Lugar común el amor
Tomada de Penguin Random House |
Parecerá un lugar común (y qué cosa no es hoy en día
un lugar común, un desgastado asomo de vida) hablar del amor cuando afuera el
mundo parece resistirse a ser un lugar agradable. Parecerá un cliché ocupar
quinientas treinta y ocho páginas con la historia de una familia colombiana en
un país donde, precisamente, ha habido más familias que un país en todo el
sentido de la palabra. Y, sin embargo, Historia
oficial del amor, de Ricardo Silva Romero, es todo menos eso, todo menos una
anodina historia familiar. Es, antes de nada, uno de los relatos más
conmovedores sobre lo que implica estar en Colombia cuando Colombia no está en
uno de la mejor forma, sobre la decencia y la dignidad, sobre la persistencia
del amor incluso cuando el horror acecha desde todos los frentes. Pero también
es un ejercicio literario ambicioso y contenido, una vuelta a los orígenes —la novela inicia en 2015 y finaliza en 1932— y un
giro caleidoscópico sobre la historia colombiana en clave íntima. Al final, nos
encontramos ante un libro que juega a dos bandas sin desmérito ni fallas: la
historia familiar, atravesada de compasión y paciencia, y la Historia con
mayúscula, plagada de contradicciones, de intentos fallidos, de terribles
noticias, de muertes y de miedos. Acaso sea ahí donde esté la clave de la
honestidad y la conmovedora crudeza que teje Ricardo Silva Romero (con un
estilo limpio y cadencioso, matizado con un humor preciso, que nunca roza la cursilería):
en la valentía de contar sin miramientos la historia de sus padres, de sus
abuelos, de sus tíos, de sus amigos: la vida misma.

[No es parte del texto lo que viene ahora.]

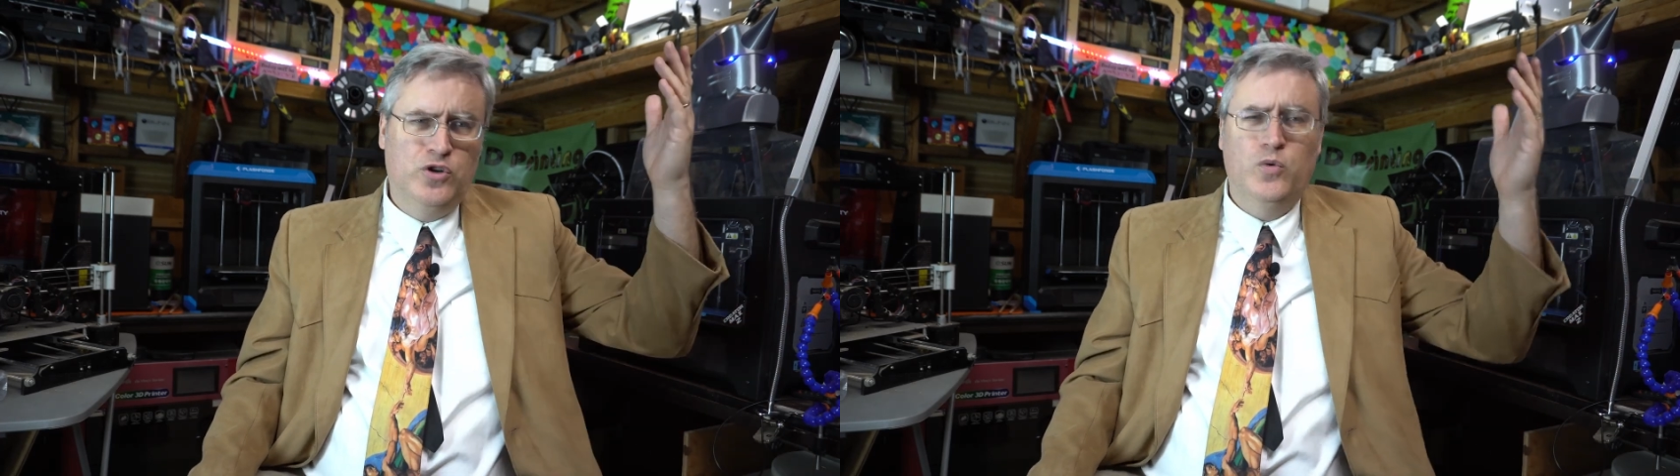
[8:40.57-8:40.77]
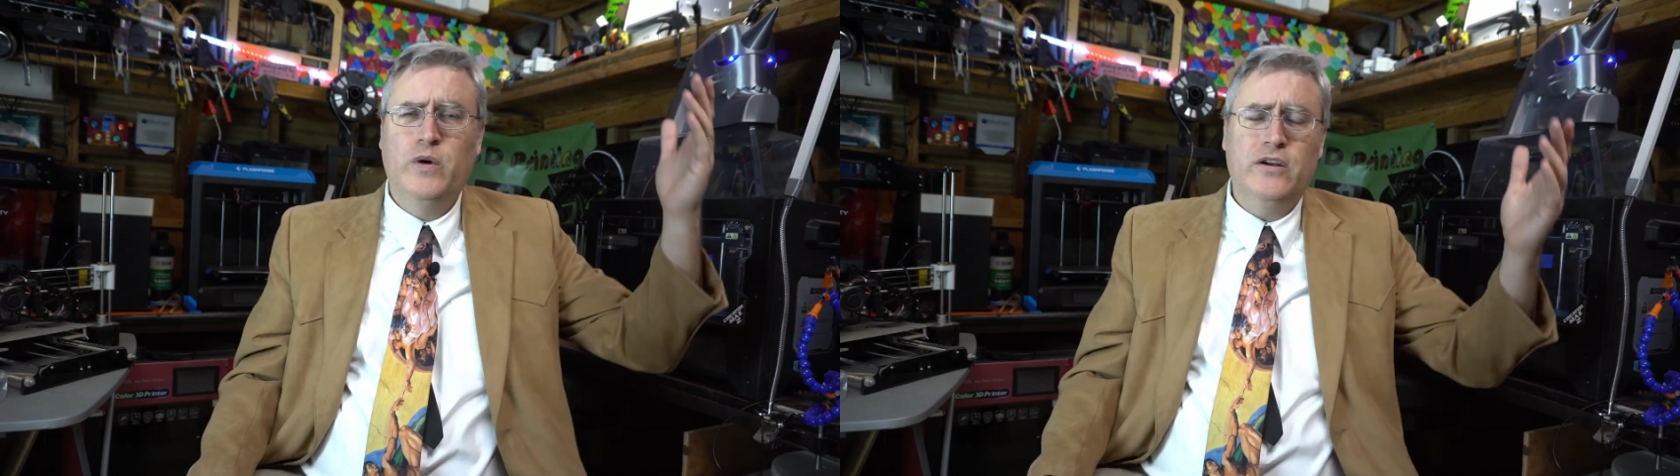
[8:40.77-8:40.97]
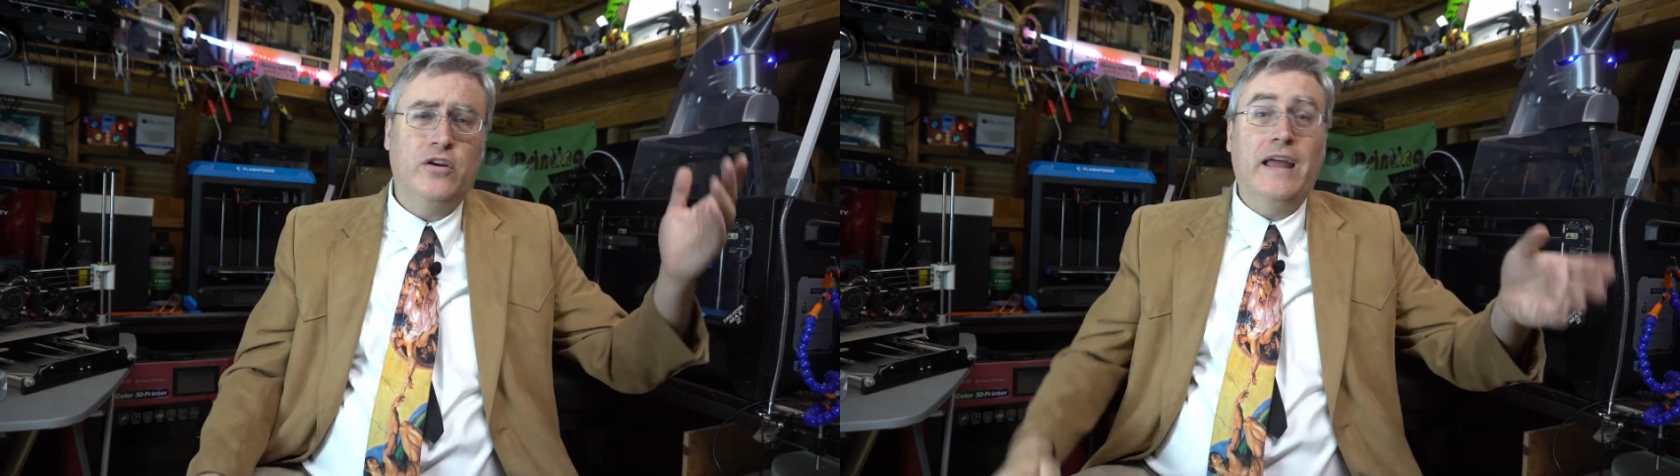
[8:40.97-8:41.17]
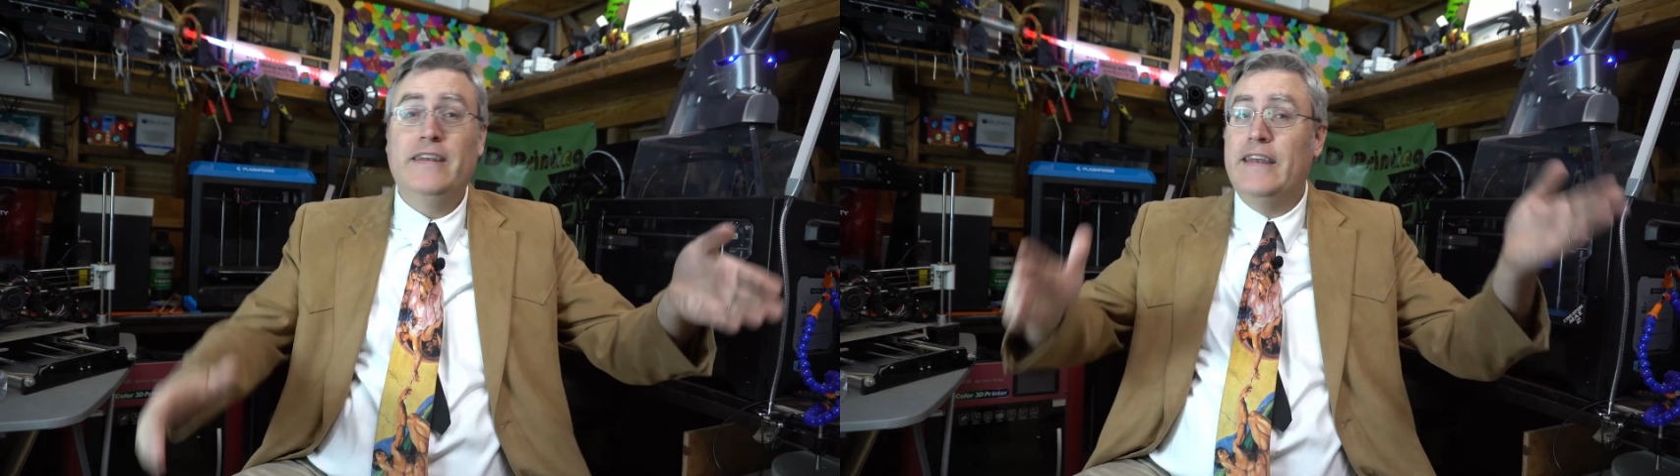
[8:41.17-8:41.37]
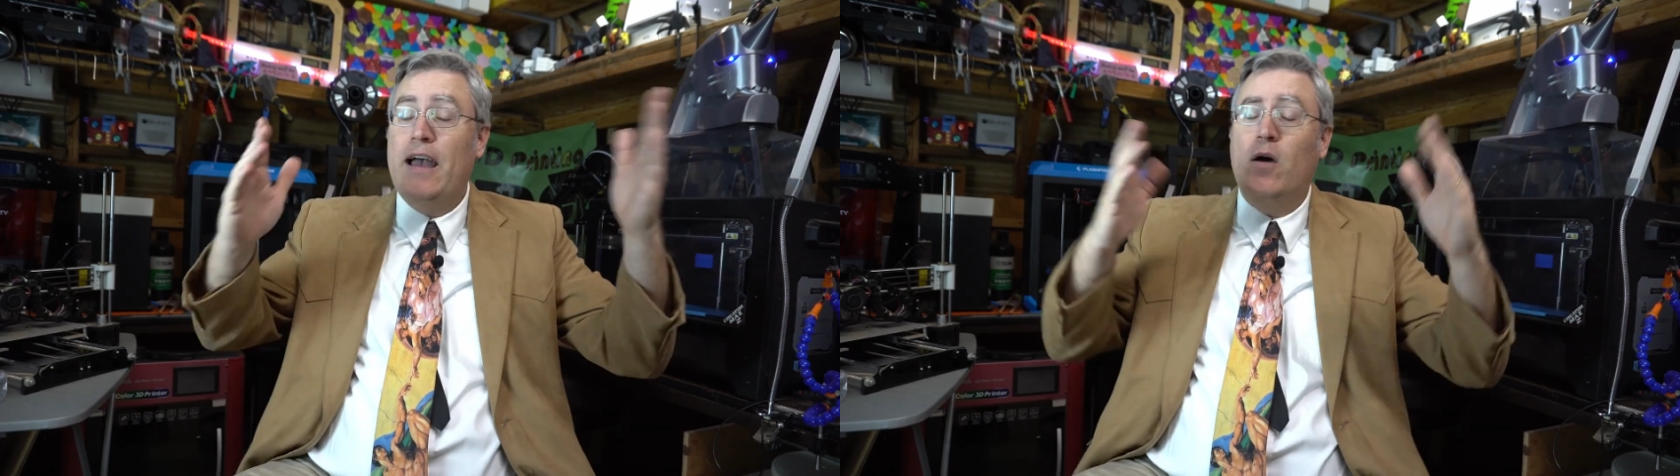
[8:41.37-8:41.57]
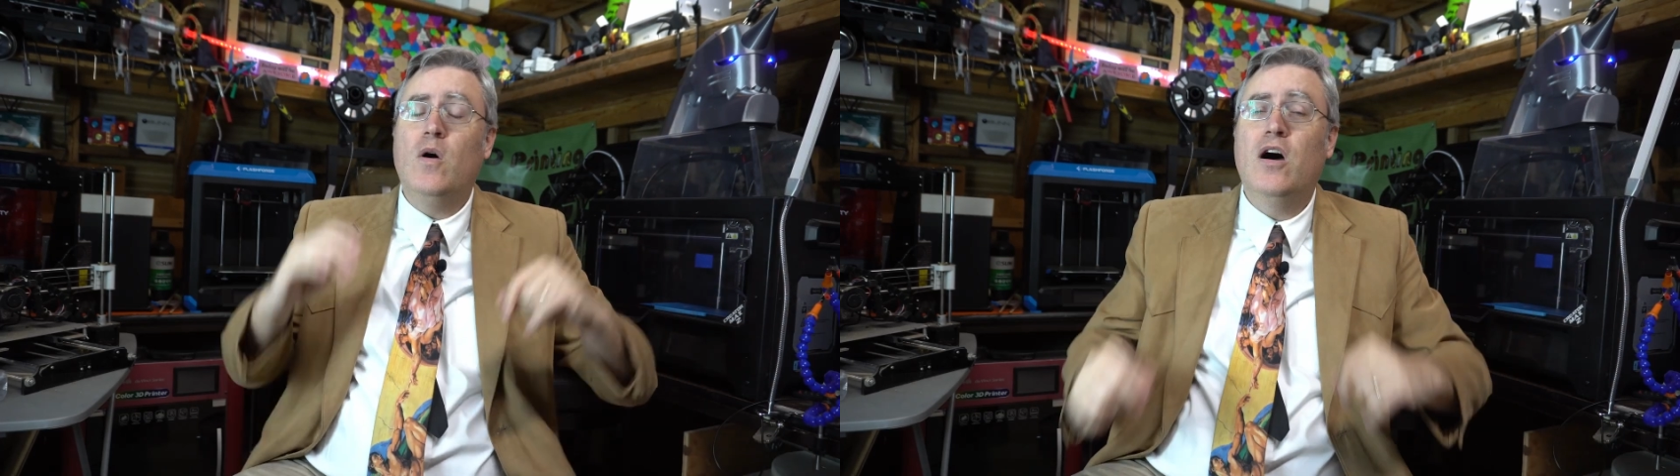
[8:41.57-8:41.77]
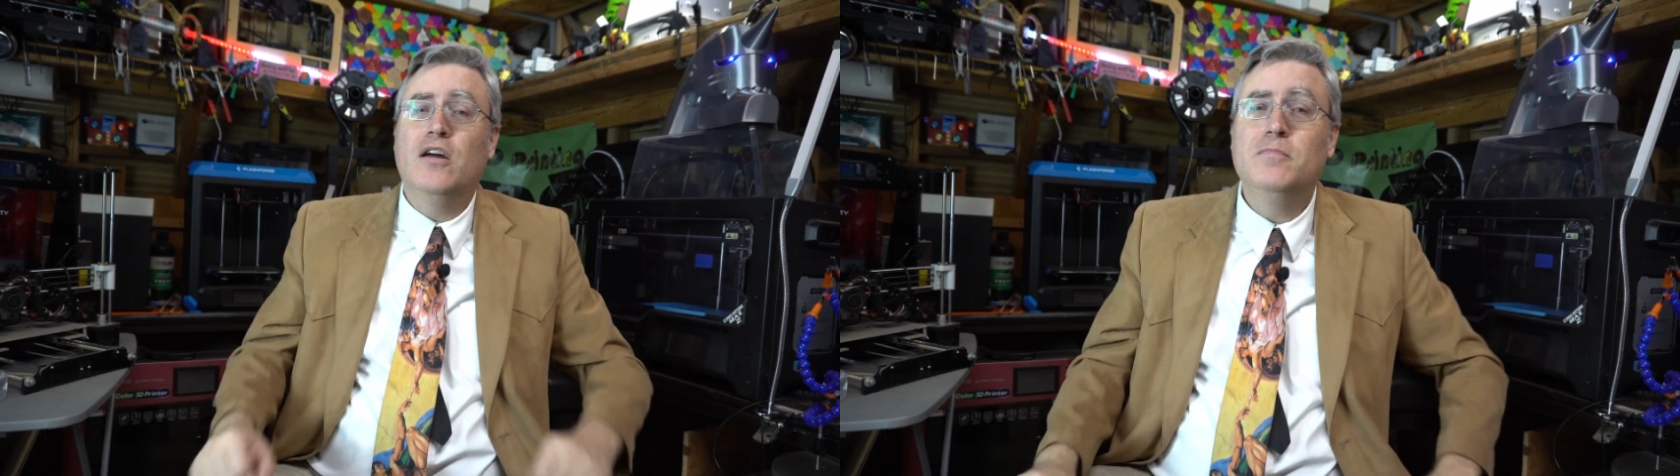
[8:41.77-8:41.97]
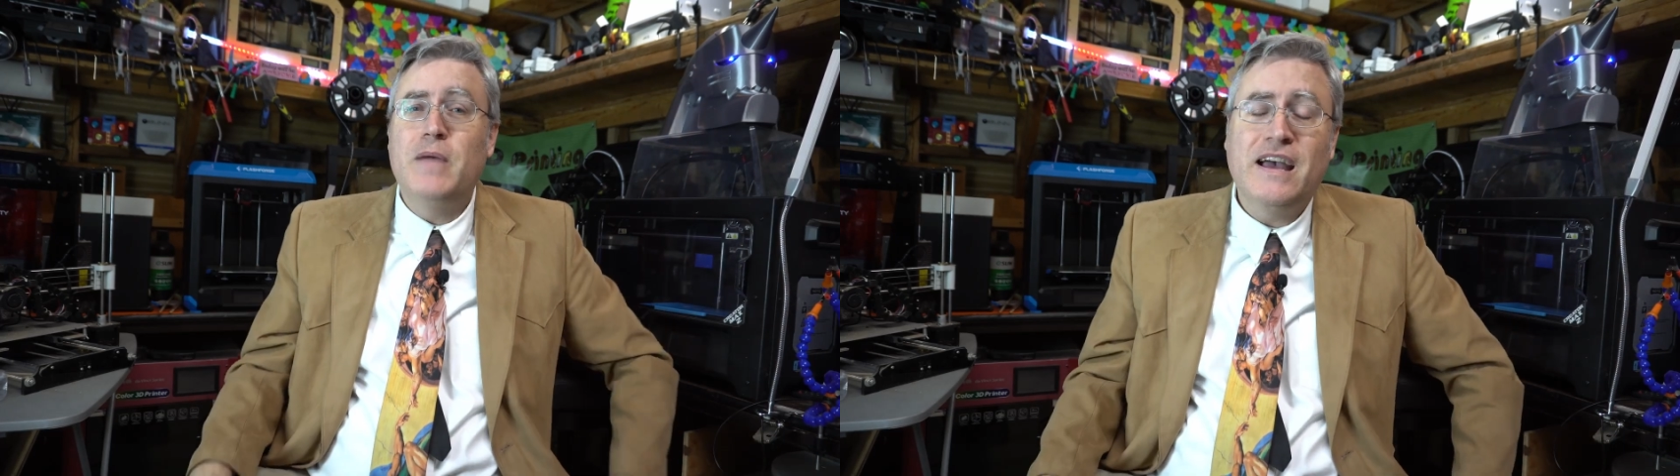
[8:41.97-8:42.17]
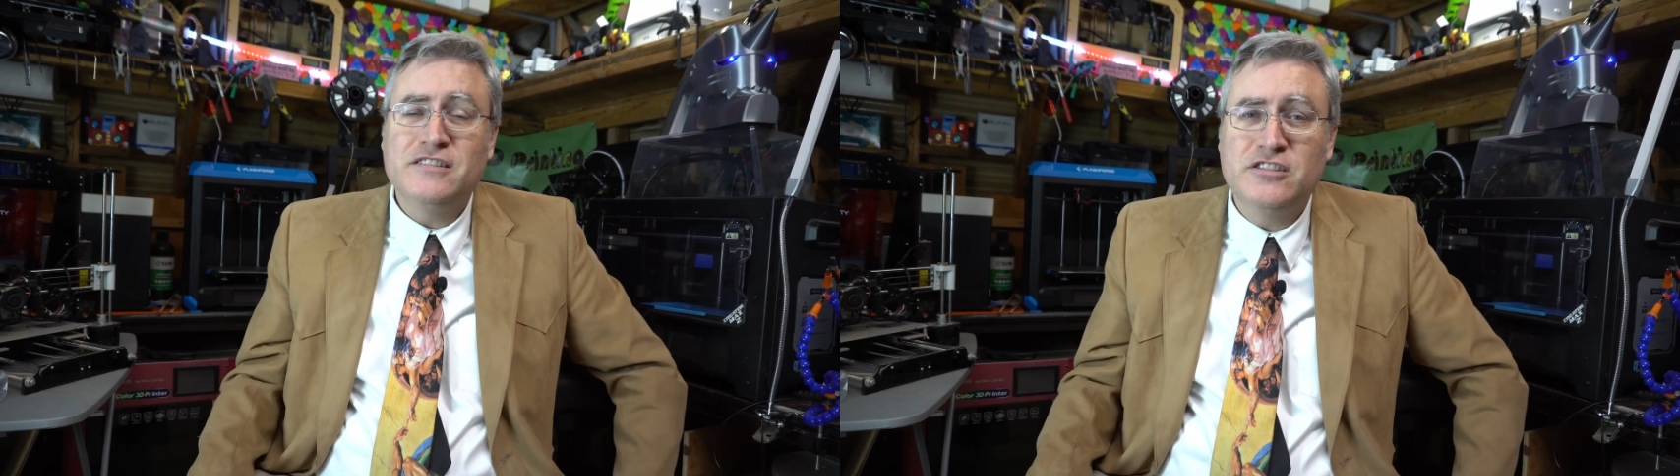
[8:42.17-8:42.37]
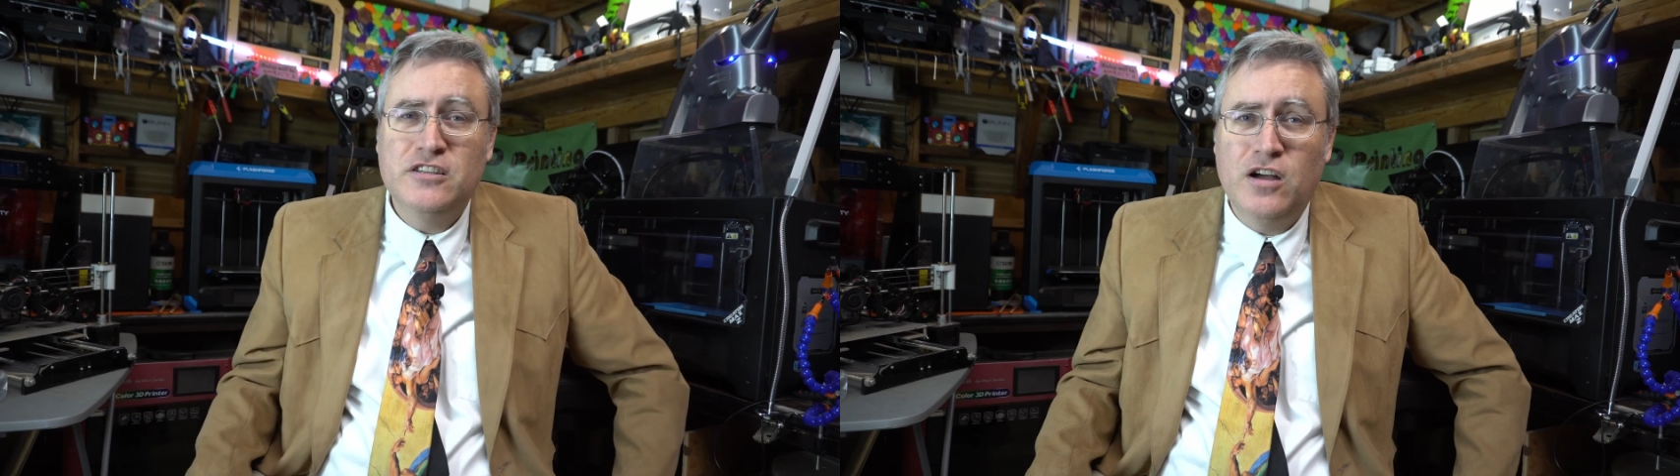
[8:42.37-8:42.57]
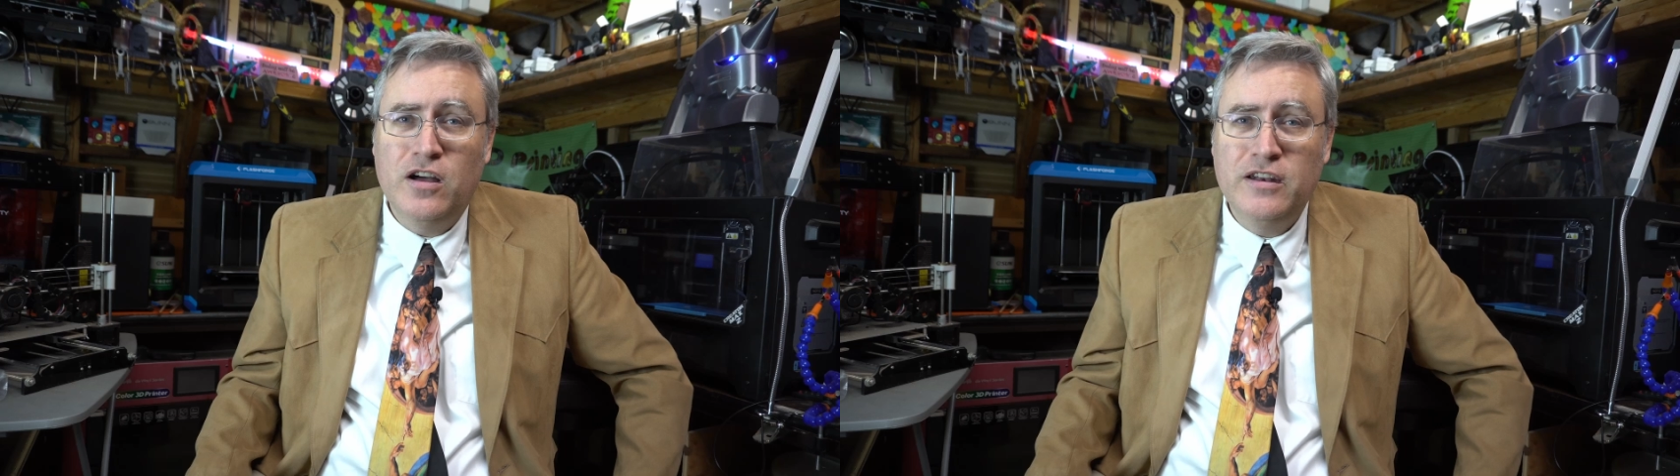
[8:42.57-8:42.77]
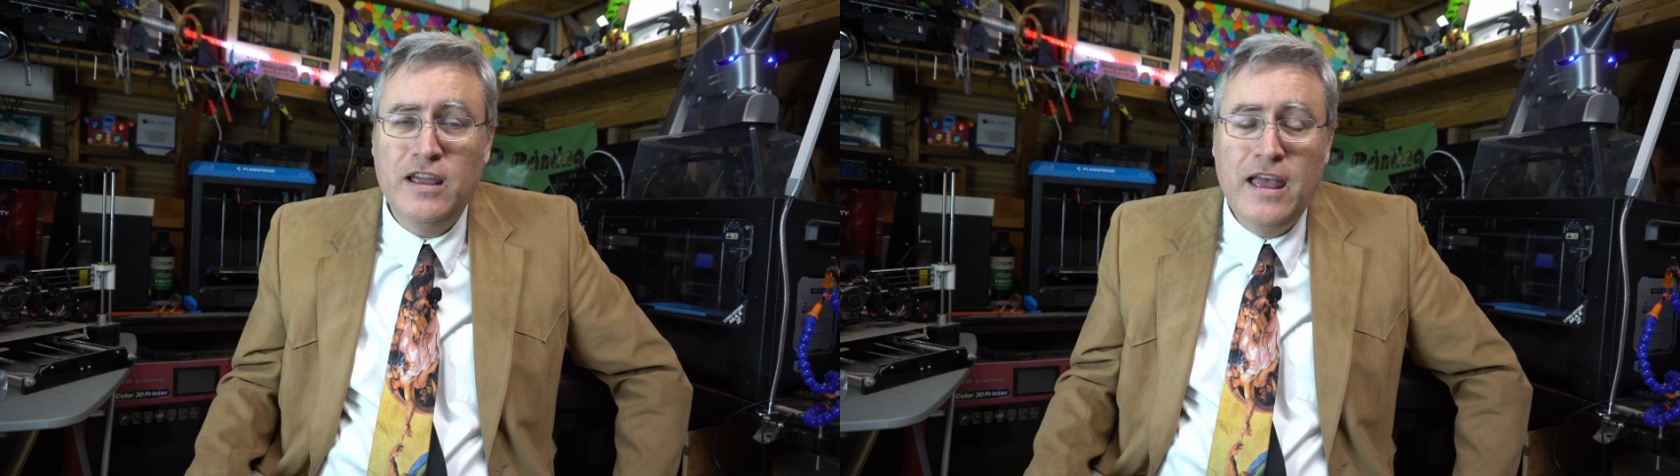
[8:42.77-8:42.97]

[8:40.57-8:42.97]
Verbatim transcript: Twitter, and now on Mastodon.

Entonces surge un mosaico de pequeñas grandiosas
historias de resistencia y dignidad en un país asediado por su violencia tan
cambiante como pertinaz. La historia de Marcela Romero Buj, la mamá, una mujer
férrea y consciente de su responsabilidad civil, valiente hasta en las
circunstancias más adversas (es la encargada de tramitar, como Secretaria
Jurídica de la Presidencia, el tratado de extradición en época de atentados y
magnicidios por parte del narcotráfico) pero amorosa y paciente, como El
Quijote a quien tanto admira. La historia de Eduardo Silva Sánchez, sempiterno
profesor de física, lector del tarot y, si los testimonios no fallan, uno de
los tipos más agradables que han pasado por el país. La historia de Alfonso
Romero Buj, Alfo, el tío, un hombre sensato incluso en su radicalismo político
y, al final, uno de esos fantasmas que, de cuando en cuando, vienen a
recordarnos que lo de Colombia es la ferocidad y la sinrazón. La historia de
Alfonso Romero Aguirre, el abuelo, un político atronador y extravagante e
intrépido que decía la verdad, por descarnada que fuera, con un arrojo y una
gracia que hoy parece haberse perdido para siempre.
Y, adelante y atrás de esa familia que encuentra en
el apartamento de La Gran Vía un refugio y un alivio, Colombia y su galería de
extravíos. Los magnicidios, como el de Enrique Low Murtra, un hombre cuya gracia
y solidaridad no le sirvió de nada en el infierno de este país porque, como
leemos, “Quién le va a explicar a quién, si nadie está escuchando, que este
profesor que acaba de ser ejecutado en plena calle ha muerto por liberarnos a
todos”. Los atentados. Las tomas sangrientas. Las elecciones robadas. Los
bogotazos. Los fraudes. Las frustraciones de la política reciente: “el mundo es
un minuto de silencio”.
Historia e historia se entretejen en una suerte de
explicación espontánea sobre lo que somos y lo que hemos sido, sobre las
primeras piedras de esta democracia inconclusa y lapidada, sobre los impulsos
de nuestra propia naturaleza (esa extraña tentación de rezar), sobre las
personas que nos protegen y nos sobreviven, las personas “que saben quién soy
cuando estoy solo”, sobre el sinsentido de un país que no termina de reponerse
de su barbarie —“qué vamos a decirles a los que nos pregunten qué clase de
horror está pasando aquí”—, sobre nuestra violencia de todos los días que, como
piensa Marcela Romero Buj, “es una costumbre y un oficio, y ya qué”. Al final
la tensión parece inclinarse hacia el lado de lo humano, hacia ese minúsculo
espacio de tranquilidad y alegría que se parece mucho al amor. Sin temor a los
lugares comunes, sin dejar que el drama termine convirtiéndose en tragedia. Y
entonces aquello se constata: nunca un hijo quiso tanto a su familia.